§ **Record set**:
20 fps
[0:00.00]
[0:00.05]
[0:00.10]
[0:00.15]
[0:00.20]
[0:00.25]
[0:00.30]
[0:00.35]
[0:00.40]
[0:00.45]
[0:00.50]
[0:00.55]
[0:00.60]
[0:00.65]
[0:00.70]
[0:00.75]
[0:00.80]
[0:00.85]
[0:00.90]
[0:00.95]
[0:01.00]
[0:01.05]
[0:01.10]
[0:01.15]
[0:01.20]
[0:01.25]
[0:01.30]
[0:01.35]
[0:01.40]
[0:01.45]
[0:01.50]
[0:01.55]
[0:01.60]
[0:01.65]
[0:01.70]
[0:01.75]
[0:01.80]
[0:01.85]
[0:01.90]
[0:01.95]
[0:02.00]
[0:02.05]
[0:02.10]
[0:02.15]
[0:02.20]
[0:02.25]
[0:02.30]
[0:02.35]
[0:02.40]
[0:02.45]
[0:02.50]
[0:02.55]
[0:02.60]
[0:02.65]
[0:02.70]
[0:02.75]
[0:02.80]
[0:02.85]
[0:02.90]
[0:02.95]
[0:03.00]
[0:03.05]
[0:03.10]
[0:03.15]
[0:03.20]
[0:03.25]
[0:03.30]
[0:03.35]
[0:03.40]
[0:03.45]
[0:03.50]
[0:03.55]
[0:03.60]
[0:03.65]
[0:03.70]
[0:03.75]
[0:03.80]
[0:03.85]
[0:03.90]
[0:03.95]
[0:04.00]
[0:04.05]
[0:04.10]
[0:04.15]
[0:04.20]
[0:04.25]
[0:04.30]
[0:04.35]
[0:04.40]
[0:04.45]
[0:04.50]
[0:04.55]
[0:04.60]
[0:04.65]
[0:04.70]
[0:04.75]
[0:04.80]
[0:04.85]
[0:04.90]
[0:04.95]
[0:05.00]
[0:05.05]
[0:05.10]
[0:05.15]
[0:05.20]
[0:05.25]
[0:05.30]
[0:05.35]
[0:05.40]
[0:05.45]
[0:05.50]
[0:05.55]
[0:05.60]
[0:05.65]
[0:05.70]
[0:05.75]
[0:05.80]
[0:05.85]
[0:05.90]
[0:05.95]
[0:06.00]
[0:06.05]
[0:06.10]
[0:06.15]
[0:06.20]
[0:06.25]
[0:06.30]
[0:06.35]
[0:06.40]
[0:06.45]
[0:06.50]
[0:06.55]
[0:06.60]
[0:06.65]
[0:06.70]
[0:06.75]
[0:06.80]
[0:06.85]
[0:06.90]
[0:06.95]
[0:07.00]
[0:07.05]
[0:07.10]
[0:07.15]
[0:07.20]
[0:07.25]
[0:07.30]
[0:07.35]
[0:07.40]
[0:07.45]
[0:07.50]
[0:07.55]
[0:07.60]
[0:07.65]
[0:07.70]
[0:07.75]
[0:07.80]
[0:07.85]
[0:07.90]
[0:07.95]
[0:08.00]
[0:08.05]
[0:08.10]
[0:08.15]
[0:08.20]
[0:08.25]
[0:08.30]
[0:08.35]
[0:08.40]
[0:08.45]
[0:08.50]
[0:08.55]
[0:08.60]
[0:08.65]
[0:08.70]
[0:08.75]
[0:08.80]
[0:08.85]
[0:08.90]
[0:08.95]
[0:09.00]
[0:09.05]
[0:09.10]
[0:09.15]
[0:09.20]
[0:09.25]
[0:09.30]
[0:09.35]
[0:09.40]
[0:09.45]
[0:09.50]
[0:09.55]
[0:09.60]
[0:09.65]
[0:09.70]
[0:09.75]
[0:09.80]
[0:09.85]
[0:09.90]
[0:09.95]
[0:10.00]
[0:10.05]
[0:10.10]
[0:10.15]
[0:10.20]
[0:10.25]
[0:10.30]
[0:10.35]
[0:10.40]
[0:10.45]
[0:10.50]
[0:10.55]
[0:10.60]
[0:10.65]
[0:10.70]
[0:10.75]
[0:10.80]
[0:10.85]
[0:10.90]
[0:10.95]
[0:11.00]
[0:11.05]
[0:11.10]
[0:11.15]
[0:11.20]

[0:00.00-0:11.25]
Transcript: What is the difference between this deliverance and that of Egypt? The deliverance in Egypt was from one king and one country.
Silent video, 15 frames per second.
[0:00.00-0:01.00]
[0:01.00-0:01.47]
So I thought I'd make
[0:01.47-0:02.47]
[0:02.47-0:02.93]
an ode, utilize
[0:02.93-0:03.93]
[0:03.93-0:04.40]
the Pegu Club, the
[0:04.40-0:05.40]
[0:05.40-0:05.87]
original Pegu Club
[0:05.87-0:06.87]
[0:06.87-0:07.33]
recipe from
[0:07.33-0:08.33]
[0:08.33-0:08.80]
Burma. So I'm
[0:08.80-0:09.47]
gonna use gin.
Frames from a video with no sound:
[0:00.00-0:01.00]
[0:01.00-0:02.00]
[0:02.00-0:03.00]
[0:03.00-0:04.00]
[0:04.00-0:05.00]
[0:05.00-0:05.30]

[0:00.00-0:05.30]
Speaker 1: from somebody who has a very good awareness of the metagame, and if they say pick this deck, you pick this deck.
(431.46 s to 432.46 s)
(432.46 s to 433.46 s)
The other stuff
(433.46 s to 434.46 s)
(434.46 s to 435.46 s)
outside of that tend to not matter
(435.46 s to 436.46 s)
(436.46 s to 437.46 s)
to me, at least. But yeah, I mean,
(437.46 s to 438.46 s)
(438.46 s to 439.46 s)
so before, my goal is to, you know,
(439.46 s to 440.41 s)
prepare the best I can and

§ **What is needed**: For each line of the material that includes the word "video", make a copy.

§ **Reply**:
Silent video, 15 frames per second.
Frames from a video with no sound:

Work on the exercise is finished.